The Boring Co., Elon Musk’s industrial experiment to create high-speed underground transportation systems in dense urban regions, has apparently raised nearly $113 million to get operations under way.
The company sold equity worth $112.52 million on April 6, according to an SEC filing. It listed Jared Birchall, president of Musk’s Neuralink startup, and SpaceX Director Steve Davis, as people “related” to the company. It appears that billionaire Musk, who also leads Tesla and SpaceX, likely put in more than $100 million.
“Over 90% of this funding round came from Elon, with the rest from early employees,” the Boring Company said in a statement, adding that no outside investors were involved.

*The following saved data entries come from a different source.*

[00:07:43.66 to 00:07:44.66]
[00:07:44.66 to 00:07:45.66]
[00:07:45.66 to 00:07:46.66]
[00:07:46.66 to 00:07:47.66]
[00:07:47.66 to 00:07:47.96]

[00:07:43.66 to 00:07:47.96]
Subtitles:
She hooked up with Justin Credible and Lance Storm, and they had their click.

The fundraising news was reported earlier by Axios.com.
Musk has promoted his new operation for the past year, and it’s aggressively pursuing projects in Los Angeles, Chicago and between New York and Washington. An initial tunnel in Hawthorne, the Los Angeles suburb where both it and SpaceX are headquartered, is already being built and permits are being sought to expand that project.
The company’s intention is to build tunnels with custom-designed excavation machines for Hyperloops, Musk’s long-envisioned vacuum tube train idea to ferry passengers between cities at speeds in excess of 600 miles an hour. The tunnels could also be designed for smaller “Loops,” high-speed transportation pods on autonomous “electric skates” traveling at up to 150 miles an hour, according to Boring Co.’s website. The pods could hold up to 16 passengers as a type of mass-transit system or transport individual vehicles beneath city streets.
Although it hasn’t yet proven that it can deliver affordable, underground rapid transportation services, the Boring Co. already has two early successes. It raised hundreds of thousands of dollars selling baseball caps with its logo to fans in 2017, and at least $10 million selling company-themed flamethrowers early this year. In March Musk tweeted out plans to next sell Lego-style building brick toys.